If \(\epsilon \) is extreme value type-I this gives us:

\(P_{ij}=\dfrac{e^{v_{ij}}}{\sum_k e^{v_{ik}}}\)

Independence of irrelevant alternatives

Consider the ratio two probabilities:

\(\dfrac{P_{ij}}{P_{im}}=\dfrac{e^{v_{ij}}}{e^{v_{im}}}\)

This means that changes to any other products do not affect relative odds.

This can be undesirable. For example removing one option may cause unbalanced substitution.

For example raising the price of buses may cause more substitution to trains than helicopter, for a commute.

Estimating multinomial logit models

Nested logit

The probability of \(j\) being chosen is:

\(P_{ij}=P(\epsilon_{ik} <v_{ij} -v_{ik} +\epsilon_{ij}\forall k\ne j)\)

If the error terms are not IID this is more difficult to calculate.

We divide the \(J\) alternatives into nests. Within each of these we assume IID error terms, but allow variation between them.

For example we could have a nest of public/private transport. We could have a nest of types of product, and within that the firms offering the product.

The nested logit model does \(2\) or more seqential IID logit models.

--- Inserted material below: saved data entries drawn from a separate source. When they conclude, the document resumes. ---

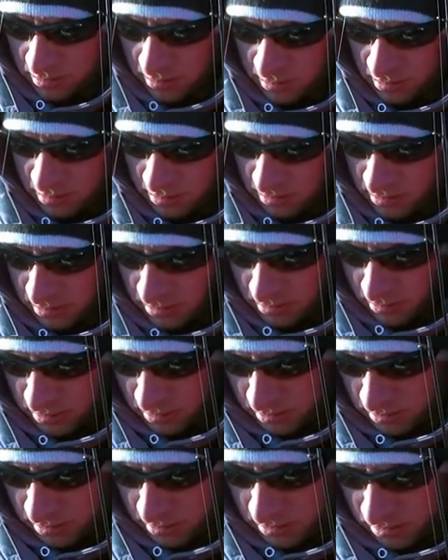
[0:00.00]
Me and Ryan's got
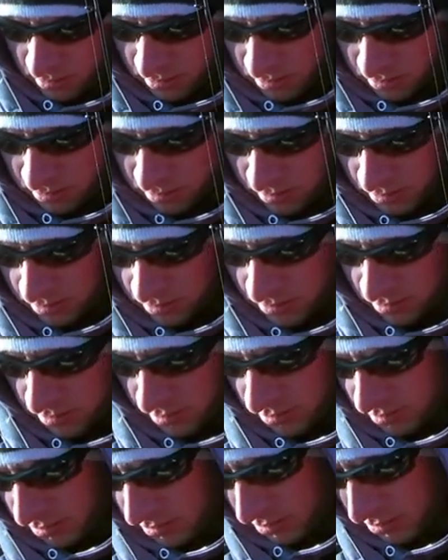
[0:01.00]
the goose eggs.
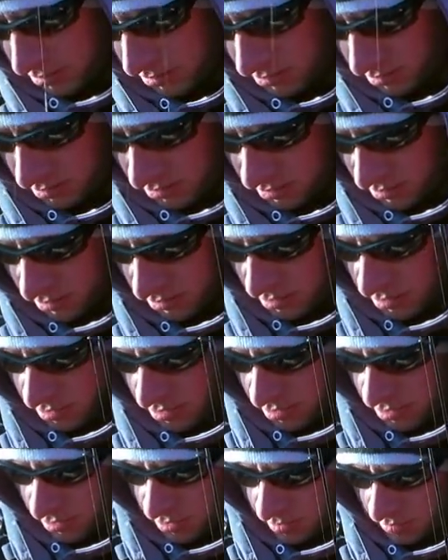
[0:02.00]
But goose
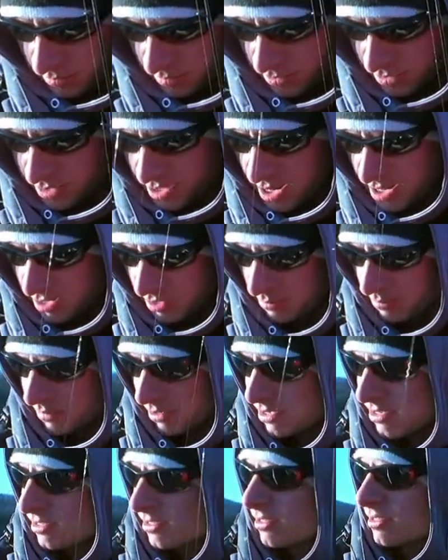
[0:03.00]
eggs. We'll take him. It's
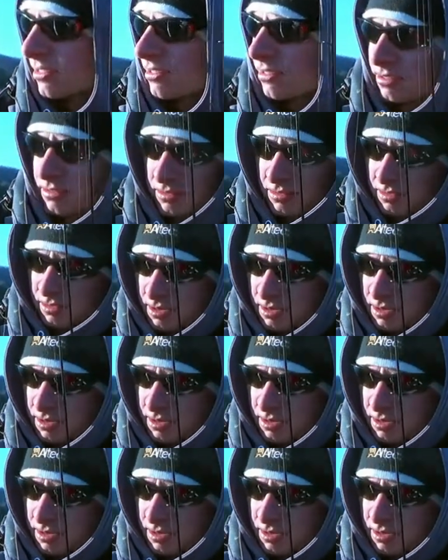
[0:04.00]
He's early on.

One to select the nest, and the other to select the alternative within the nest.

Mixed logit (random coefficients)

Introduction

In our standard model we have:

\(z_{ij}=\beta x_{ij} +\epsilon_{ij} \)

If we allow the parameters to vary for each individual we have:

\(z_{ij}=\beta_i x_{ij} +\epsilon_{ij} \)

The probability of choosing \(j\) now depends on the distribution of \(\beta \).

In the IID case we had:

\(P_{ij}=\dfrac{e^{\beta x_{ij}}}{\sum_k e^{\beta x_{ik}}}\)

Rather than evaluate this at a single point \(\beta \) we integrate.

\(P_{ij}=\int \dfrac{e^{\beta x_{ij}}}{\sum_k e^{\beta x_{ik}}}f(\beta )d\beta \)

If \(\beta \) is degenerate this reduces to the standard logit model.

Multinomial probit

This relaxes the IID and extreme value assumption.

Errors have a normal variance-covariance matrix.